(Source records)
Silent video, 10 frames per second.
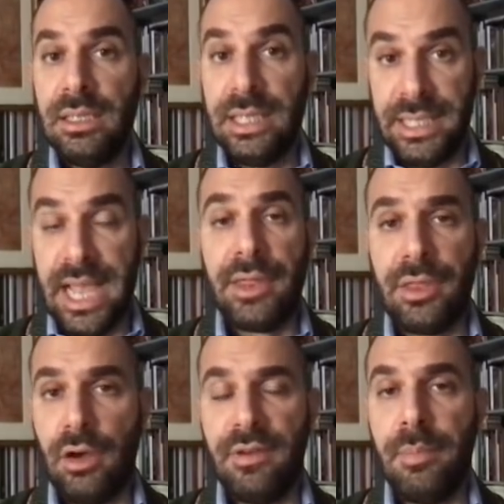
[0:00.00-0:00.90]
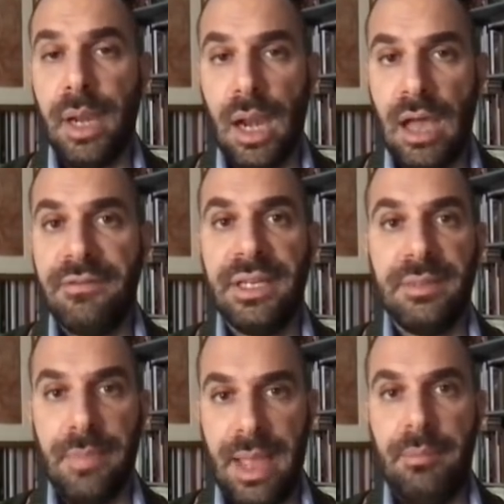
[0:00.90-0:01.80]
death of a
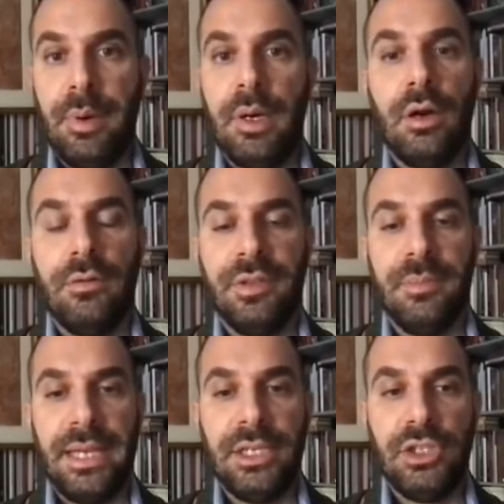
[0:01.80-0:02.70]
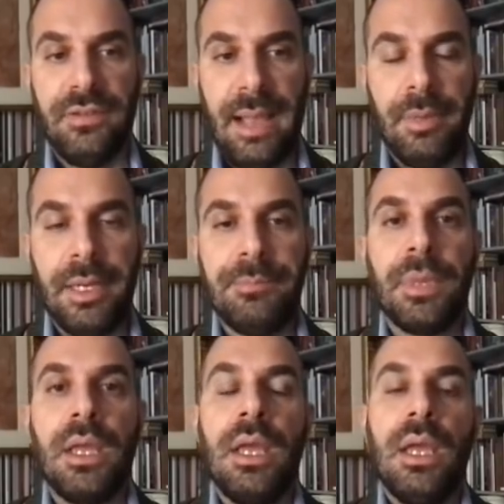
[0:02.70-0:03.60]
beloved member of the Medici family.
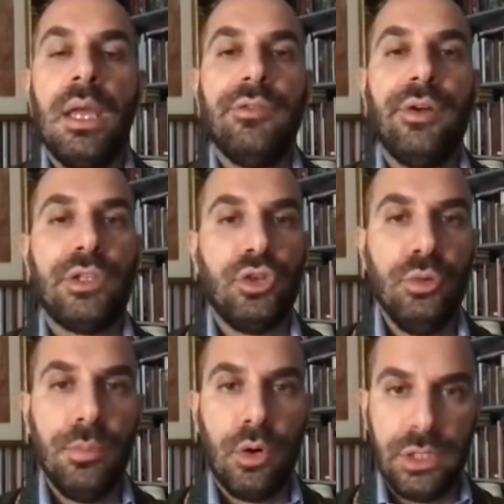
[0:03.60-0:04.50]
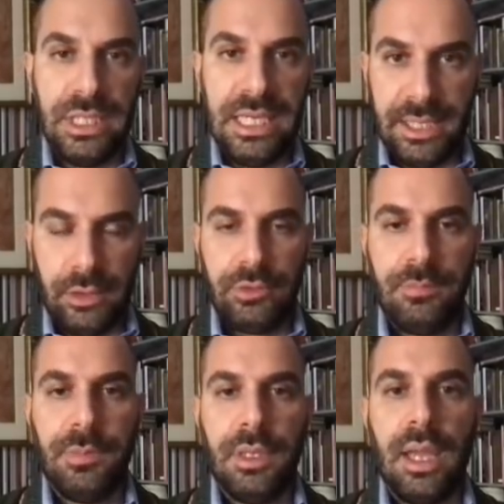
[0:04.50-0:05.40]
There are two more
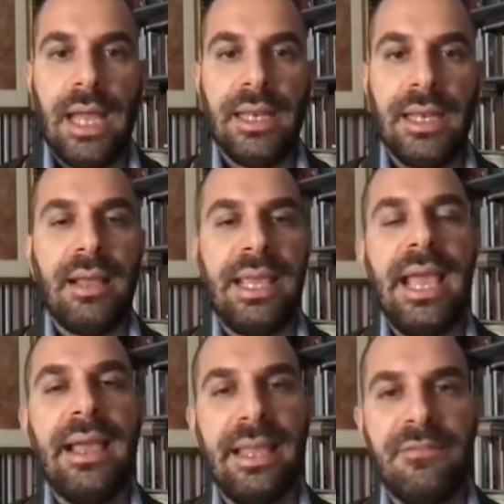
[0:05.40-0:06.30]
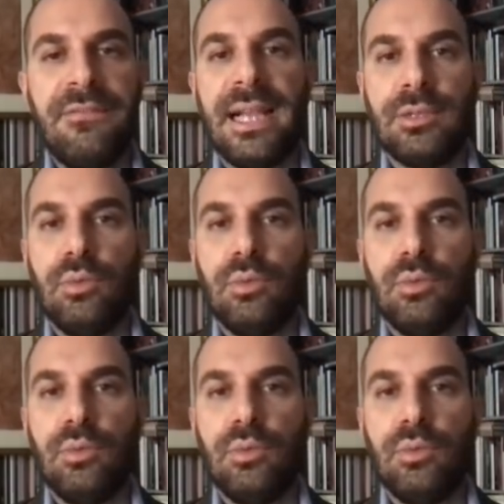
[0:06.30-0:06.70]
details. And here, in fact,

* **How to complete this task**:
Copy out only the lines beginning at the line with "[0:00.90-0:01.80]" and ending at the last line of the entries. Keep them exact; drop pictures.

* **Written response**:
[0:00.90-0:01.80]
death of a
[0:01.80-0:02.70]
[0:02.70-0:03.60]
beloved member of the Medici family.
[0:03.60-0:04.50]
[0:04.50-0:05.40]
There are two more
[0:05.40-0:06.30]
[0:06.30-0:06.70]
details. And here, in fact,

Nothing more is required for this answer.